Look for the line with "[0:09.90-0:10.80]" in the data below, then reproduce word for word that line and every line after it. Leave out all pictures and add nothing.
◇ ◇ ◇ ◇ ◇
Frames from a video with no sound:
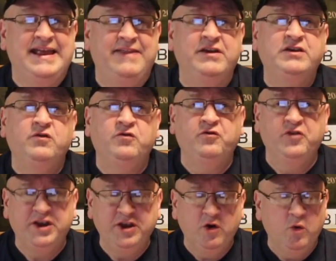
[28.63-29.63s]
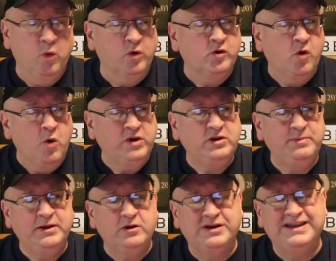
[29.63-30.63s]
In this video, we're going to
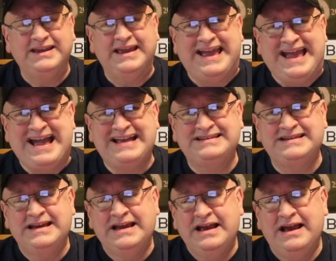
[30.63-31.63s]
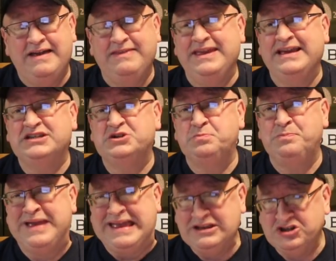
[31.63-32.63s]
be looking at the
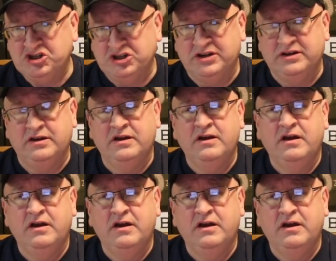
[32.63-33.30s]
expansion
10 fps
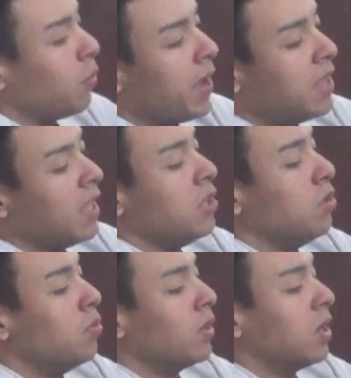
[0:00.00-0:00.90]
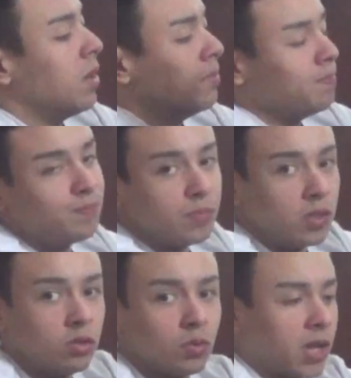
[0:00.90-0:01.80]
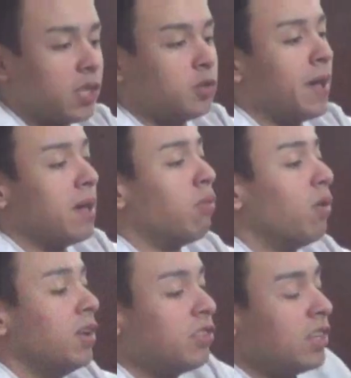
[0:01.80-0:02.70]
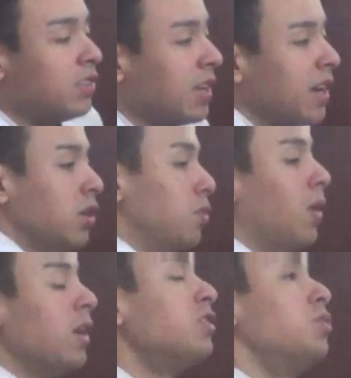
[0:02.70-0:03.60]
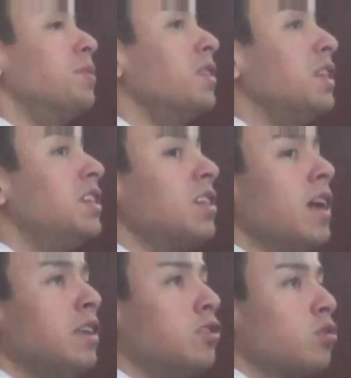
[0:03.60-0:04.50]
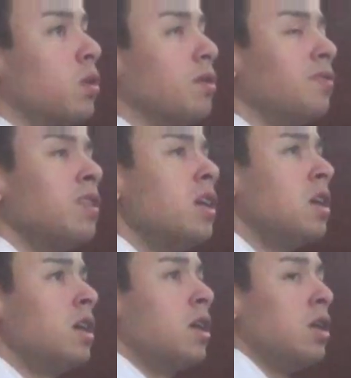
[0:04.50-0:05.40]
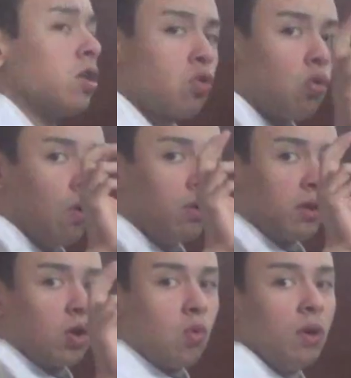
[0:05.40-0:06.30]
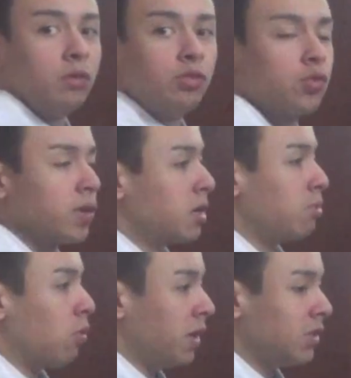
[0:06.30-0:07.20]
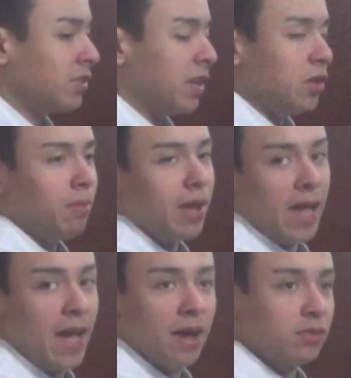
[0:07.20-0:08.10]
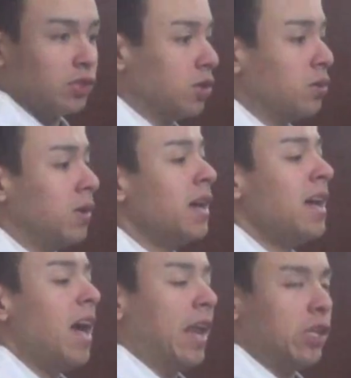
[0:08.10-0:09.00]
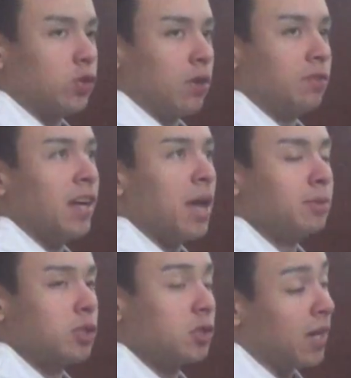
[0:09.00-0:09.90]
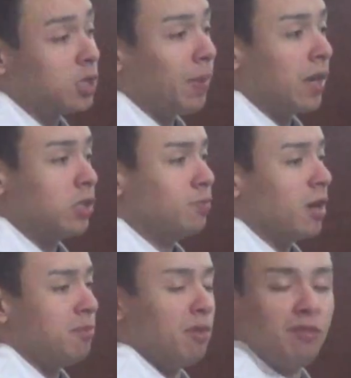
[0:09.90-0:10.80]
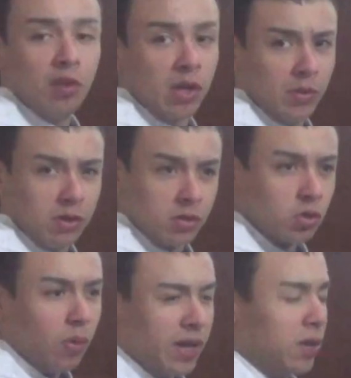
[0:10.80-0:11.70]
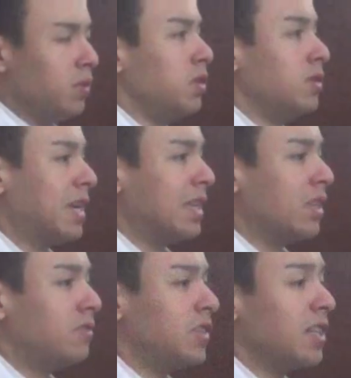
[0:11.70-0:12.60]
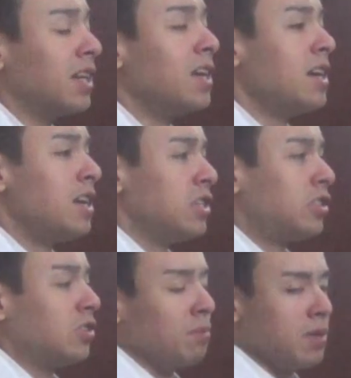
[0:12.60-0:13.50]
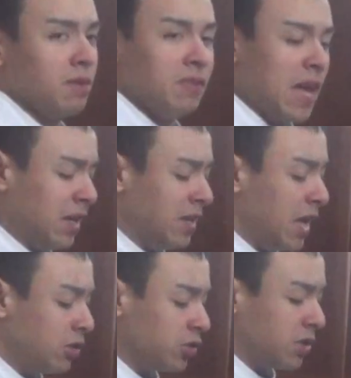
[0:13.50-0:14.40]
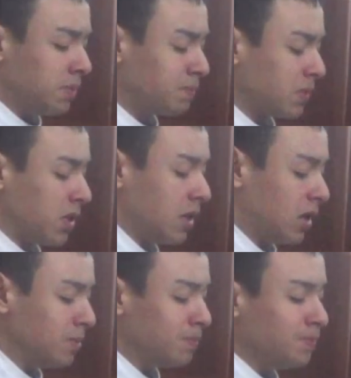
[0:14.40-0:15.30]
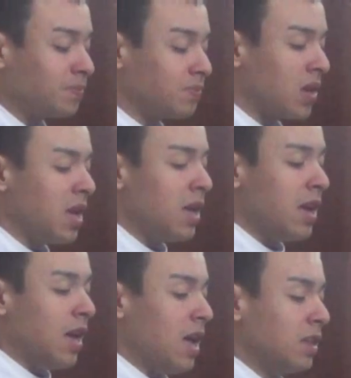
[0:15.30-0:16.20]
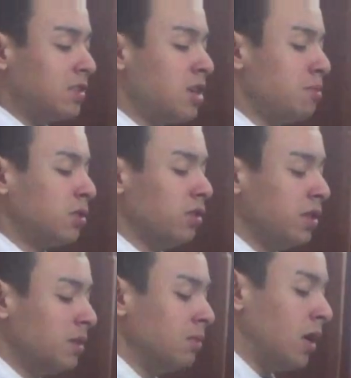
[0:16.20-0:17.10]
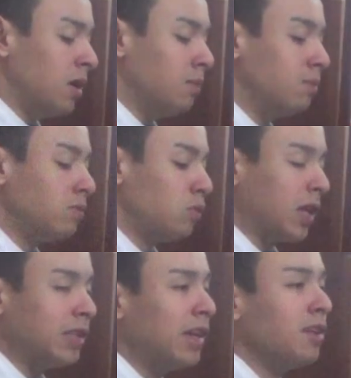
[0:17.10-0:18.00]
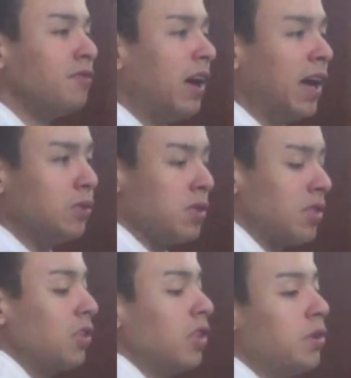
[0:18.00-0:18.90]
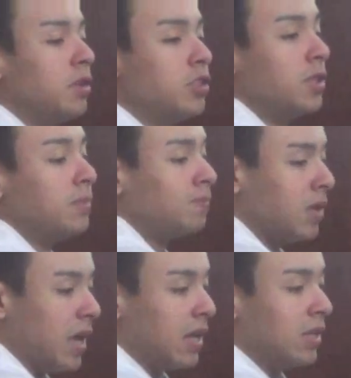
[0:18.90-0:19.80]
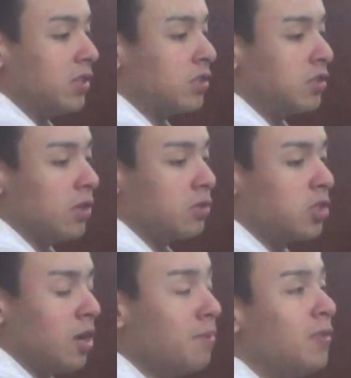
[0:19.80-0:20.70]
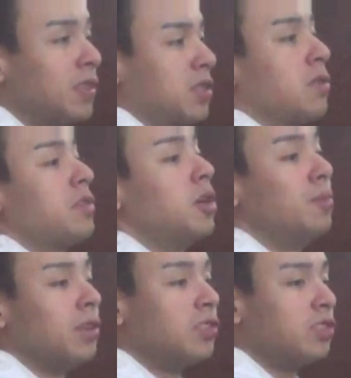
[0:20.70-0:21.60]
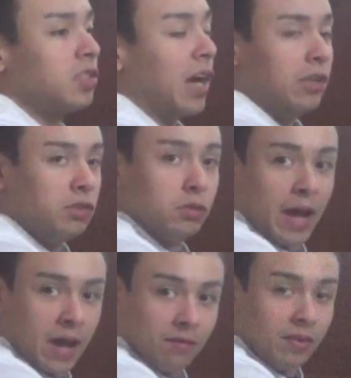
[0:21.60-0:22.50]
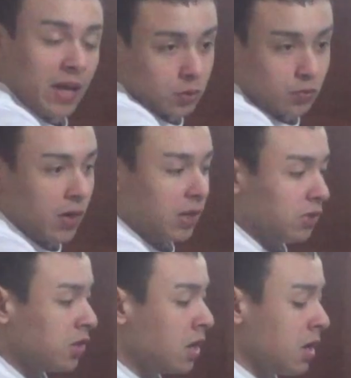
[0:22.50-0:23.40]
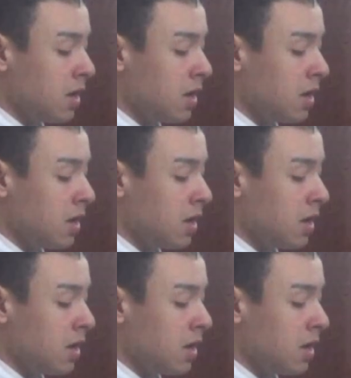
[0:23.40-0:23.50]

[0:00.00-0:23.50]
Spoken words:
the way that you would use one of these bad boys is that you want to release any sort of quote-unquote trigger points that you may have, so any sort of tight spots you may have been feeling when you're squatting, when you're deadlifting, something of that nature. And typically what I tend to find within the literature, and at least some physical therapists I do have as friends,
◇ ◇ ◇ ◇ ◇
> _RESPONSE_
[0:09.90-0:10.80]
[0:10.80-0:11.70]
[0:11.70-0:12.60]
[0:12.60-0:13.50]
[0:13.50-0:14.40]
[0:14.40-0:15.30]
[0:15.30-0:16.20]
[0:16.20-0:17.10]
[0:17.10-0:18.00]
[0:18.00-0:18.90]
[0:18.90-0:19.80]
[0:19.80-0:20.70]
[0:20.70-0:21.60]
[0:21.60-0:22.50]
[0:22.50-0:23.40]
[0:23.40-0:23.50]

[0:00.00-0:23.50]
Spoken words:
the way that you would use one of these bad boys is that you want to release any sort of quote-unquote trigger points that you may have, so any sort of tight spots you may have been feeling when you're squatting, when you're deadlifting, something of that nature. And typically what I tend to find within the literature, and at least some physical therapists I do have as friends,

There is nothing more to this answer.